Always had the dream of racing at Indy but lacked three important things: mechanical ability, money and talent. I remember driving at a go-kart track in Anaheim when I was 9 and could barely reach the pedals, but talked my grandmother into letting me try it. But I always used to imagine myself turning laps at the Brickyard: whether I was on my bike in the neighborhood, at the roller skating rink or on the bumper car track.
Early in my radio career, I was scheduled to take the Bob Bondurant High Performance class and do nightly updates as part of a barter deal for our sports talk show. Unfortunately, the station was sold and the show cancelled before we could make it work.
However, the new ownership worked a deal with the local Malibu Grand Prix to do a "DJs vs. listeners" promotion one summer. I've got the trophy downstairs somewhere for winning the series by a considerable time difference, because I had been out there with friends a number of times and understood the basic principles of how hard you could push them in the corners. If I had any money at all back then, I might have tried to talk my way into a Formula Ford and run SCCA weekends.
In Rocky Mount, they needed someone to test drive cars for their weekly automotive column, and wound up driving everything from mom vans and pickups to Corvettes and a Viper, which had so much torque that I looped it making a left turn out of the paper's parking lot when I gave it the same amount of acceleration as I would my Honda CRX. (I eventually took it out to the old airport runway where the police did their high-speed training. I got up to at least 120 mph before I scared myself enough to back out of it before I ran out of talent/brains.)

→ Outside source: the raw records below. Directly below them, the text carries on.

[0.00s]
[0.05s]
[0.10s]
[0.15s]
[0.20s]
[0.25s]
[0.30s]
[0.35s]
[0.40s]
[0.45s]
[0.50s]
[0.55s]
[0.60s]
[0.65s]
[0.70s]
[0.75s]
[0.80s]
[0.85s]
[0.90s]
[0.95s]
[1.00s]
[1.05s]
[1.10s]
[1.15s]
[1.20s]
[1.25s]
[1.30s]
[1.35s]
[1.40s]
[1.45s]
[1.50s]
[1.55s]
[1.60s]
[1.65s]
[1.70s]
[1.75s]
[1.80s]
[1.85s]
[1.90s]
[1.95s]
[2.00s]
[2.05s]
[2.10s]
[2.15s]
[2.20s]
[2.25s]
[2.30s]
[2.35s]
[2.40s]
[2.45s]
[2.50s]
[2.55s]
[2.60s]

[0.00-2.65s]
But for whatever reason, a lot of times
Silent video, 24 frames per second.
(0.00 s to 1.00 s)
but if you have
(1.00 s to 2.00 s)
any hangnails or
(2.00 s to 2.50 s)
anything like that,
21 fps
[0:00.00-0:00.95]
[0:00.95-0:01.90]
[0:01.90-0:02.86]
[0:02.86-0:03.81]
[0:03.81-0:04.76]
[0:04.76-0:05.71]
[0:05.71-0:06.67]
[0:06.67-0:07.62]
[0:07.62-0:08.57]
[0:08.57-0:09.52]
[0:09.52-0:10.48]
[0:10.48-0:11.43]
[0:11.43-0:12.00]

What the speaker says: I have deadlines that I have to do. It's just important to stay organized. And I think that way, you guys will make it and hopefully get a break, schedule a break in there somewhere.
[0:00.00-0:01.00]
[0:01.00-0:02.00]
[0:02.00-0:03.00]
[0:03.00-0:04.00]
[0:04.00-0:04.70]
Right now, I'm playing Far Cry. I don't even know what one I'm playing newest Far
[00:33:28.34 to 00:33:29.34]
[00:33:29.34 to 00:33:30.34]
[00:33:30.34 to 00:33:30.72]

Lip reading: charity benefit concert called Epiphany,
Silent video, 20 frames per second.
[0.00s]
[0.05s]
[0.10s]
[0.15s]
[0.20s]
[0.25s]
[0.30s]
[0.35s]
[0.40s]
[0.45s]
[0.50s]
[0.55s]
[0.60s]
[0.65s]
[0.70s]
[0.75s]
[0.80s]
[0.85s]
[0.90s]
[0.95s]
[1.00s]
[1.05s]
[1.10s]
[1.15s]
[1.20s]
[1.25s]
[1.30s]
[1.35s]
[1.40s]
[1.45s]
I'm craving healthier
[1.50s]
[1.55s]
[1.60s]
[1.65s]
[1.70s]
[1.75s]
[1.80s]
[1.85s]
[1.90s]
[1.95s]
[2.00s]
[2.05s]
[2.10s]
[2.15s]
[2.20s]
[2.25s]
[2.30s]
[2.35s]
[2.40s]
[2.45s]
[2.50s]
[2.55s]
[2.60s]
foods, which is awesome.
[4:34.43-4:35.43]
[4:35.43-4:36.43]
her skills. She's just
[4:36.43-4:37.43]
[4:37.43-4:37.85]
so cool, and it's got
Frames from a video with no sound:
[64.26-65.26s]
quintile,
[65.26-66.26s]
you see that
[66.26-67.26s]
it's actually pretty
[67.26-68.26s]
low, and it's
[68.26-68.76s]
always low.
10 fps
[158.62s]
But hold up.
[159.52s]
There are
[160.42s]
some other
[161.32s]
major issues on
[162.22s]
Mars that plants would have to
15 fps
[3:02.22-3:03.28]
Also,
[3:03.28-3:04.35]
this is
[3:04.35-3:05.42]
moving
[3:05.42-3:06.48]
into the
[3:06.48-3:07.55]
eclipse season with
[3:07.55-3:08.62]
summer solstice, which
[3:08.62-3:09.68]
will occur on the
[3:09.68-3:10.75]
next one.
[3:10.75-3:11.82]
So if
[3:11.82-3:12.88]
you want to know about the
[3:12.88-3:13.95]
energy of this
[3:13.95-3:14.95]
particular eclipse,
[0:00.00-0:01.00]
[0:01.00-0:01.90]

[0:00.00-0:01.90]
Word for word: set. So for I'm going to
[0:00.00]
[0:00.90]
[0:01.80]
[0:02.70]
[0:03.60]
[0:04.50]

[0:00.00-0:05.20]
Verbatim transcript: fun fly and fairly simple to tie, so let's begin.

About 10 years ago, I casually mentioned to Tony Stewart how impressed I was with the three-quarter midgets that were running in central Indiana, and he immediately offered to sell me one. It took a considerable amount of effort -- and thinking, "Gwen's not going to think that's a good idea at all" -- before I politely declined.
My one major claim to fame was driving a Caroll Shelby Ford Mustang GT500 Super Snake pace car at Las Vegas in 2009 -- with Carroll Shelby in the passenger seat. We were SUPPOSED to be able to take laps on the track after Friday Cup practice. But NASCAR's tech guys were still setting up when the race queen roared by at 110 mph, and David Hoots immediately impounded the car until race morning. Before the race, I got to drive it out of the gate and onto the I-10 access roads with Shelby, and I never got it out of first gear because the damn thing could easily pull 55 mph before you hit the revs needed to shift into second. What could have been!
My younger brother, on the other hand, has spent time -- and more money than he probably should -- logging some time in the 24 Hours of Lemons series. I think the last time he ran was Road Atlanta before COVID. I'd have come down to watch if it was free. But they wanted something like $25 entry fee to watch beat-up Infinitis, Hyundais and Mazdas make more tire squeal than engine noise.